- **Task to carry out**: A faithful copy is needed of the lines below from the one with "Frames from a" up to and including the one with "[10:31.76-10:32.66]"; set it down with no pictures and no other lines.

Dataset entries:
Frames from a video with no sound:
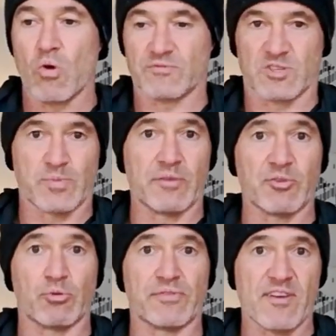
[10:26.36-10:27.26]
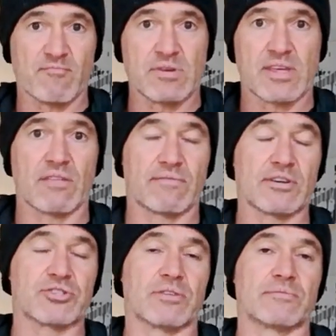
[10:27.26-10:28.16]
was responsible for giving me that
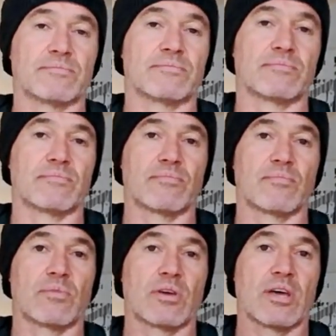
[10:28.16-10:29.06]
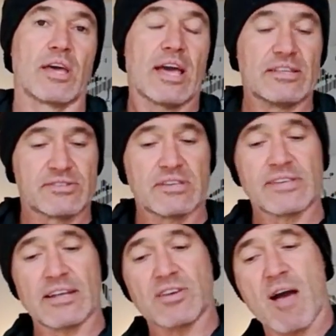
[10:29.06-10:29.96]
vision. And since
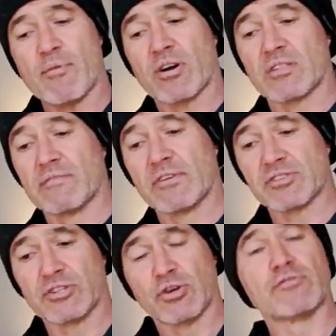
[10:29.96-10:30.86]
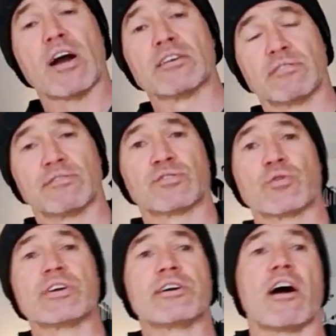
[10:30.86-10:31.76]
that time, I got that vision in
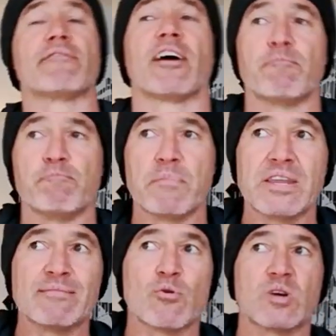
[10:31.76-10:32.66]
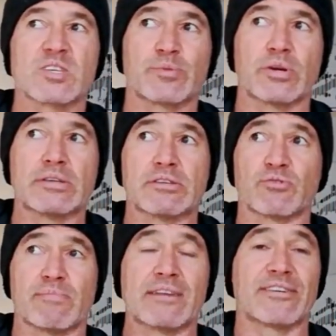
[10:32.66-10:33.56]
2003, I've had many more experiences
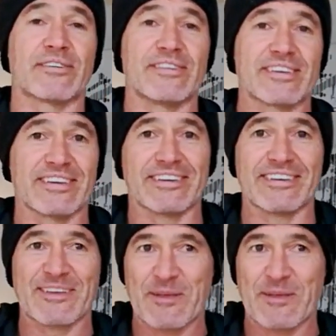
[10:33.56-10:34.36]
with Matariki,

* * *

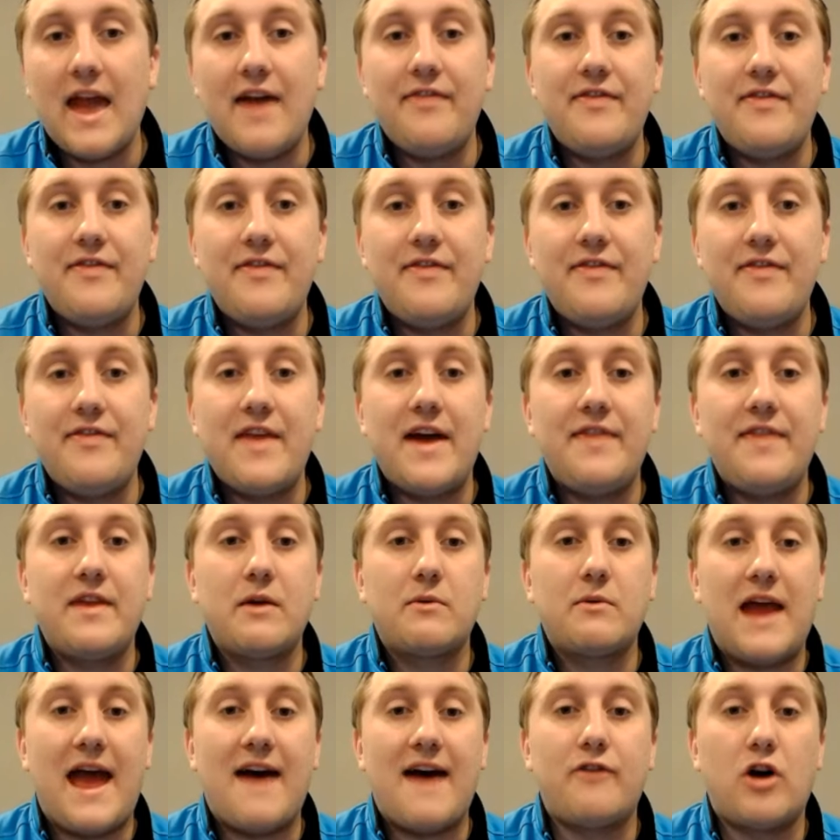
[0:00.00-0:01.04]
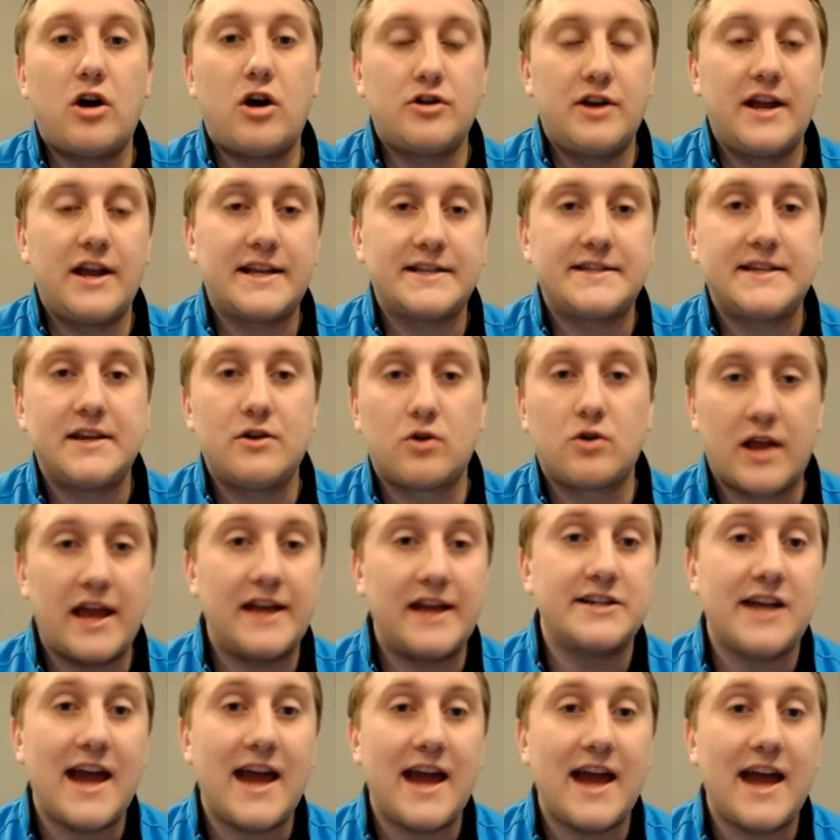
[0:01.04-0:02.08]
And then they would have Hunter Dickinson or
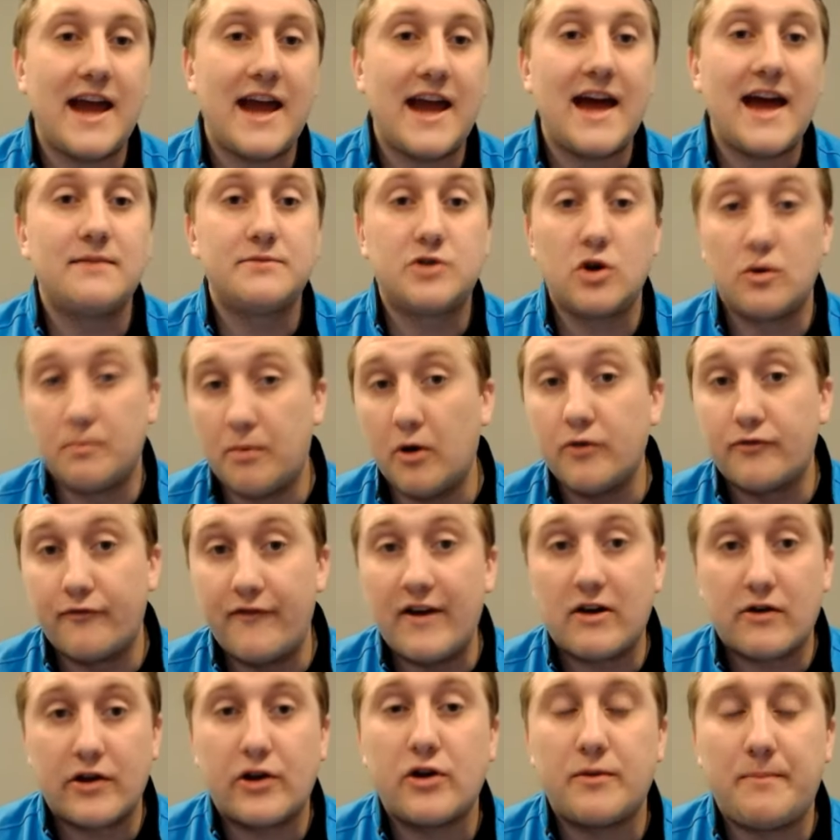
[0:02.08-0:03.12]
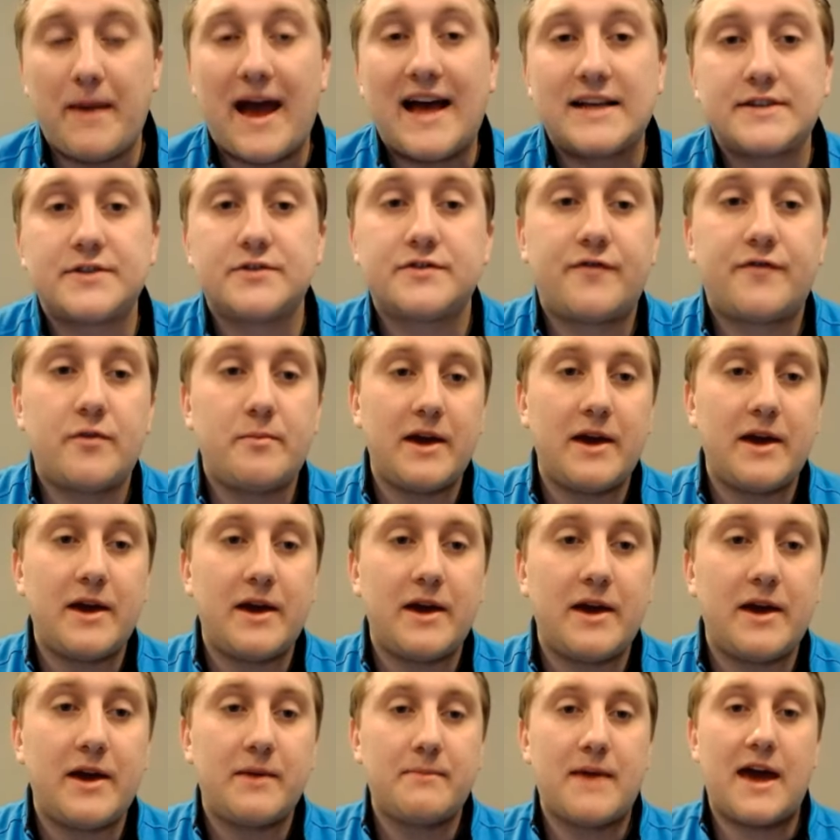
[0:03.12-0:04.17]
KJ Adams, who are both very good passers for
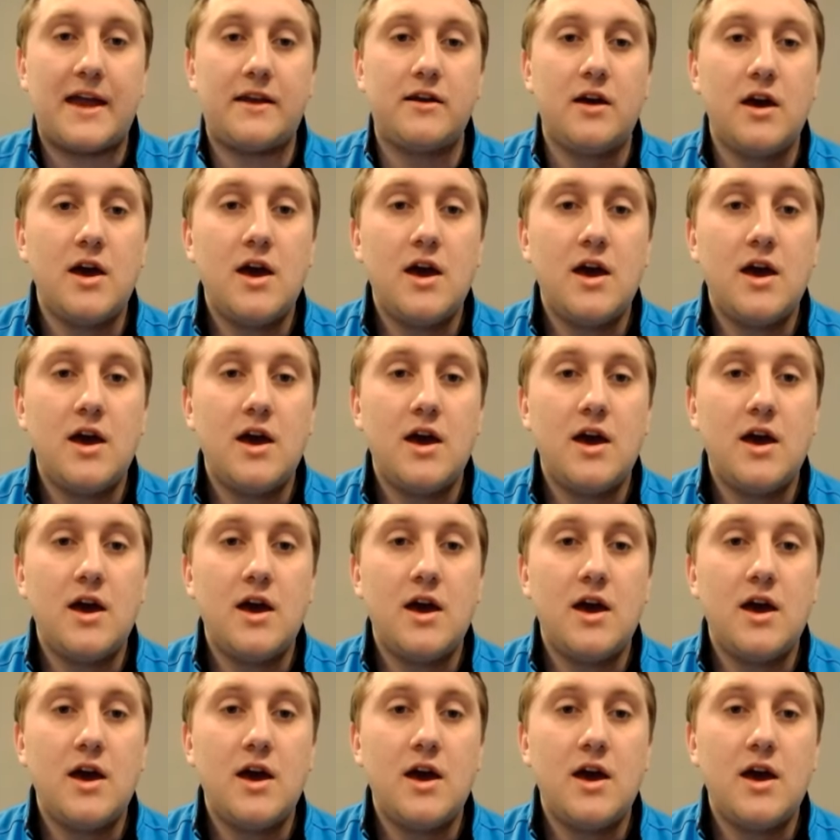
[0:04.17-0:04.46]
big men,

- **Your response**:
Frames from a video with no sound:
[10:26.36-10:27.26]
[10:27.26-10:28.16]
was responsible for giving me that
[10:28.16-10:29.06]
[10:29.06-10:29.96]
vision. And since
[10:29.96-10:30.86]
[10:30.86-10:31.76]
that time, I got that vision in
[10:31.76-10:32.66]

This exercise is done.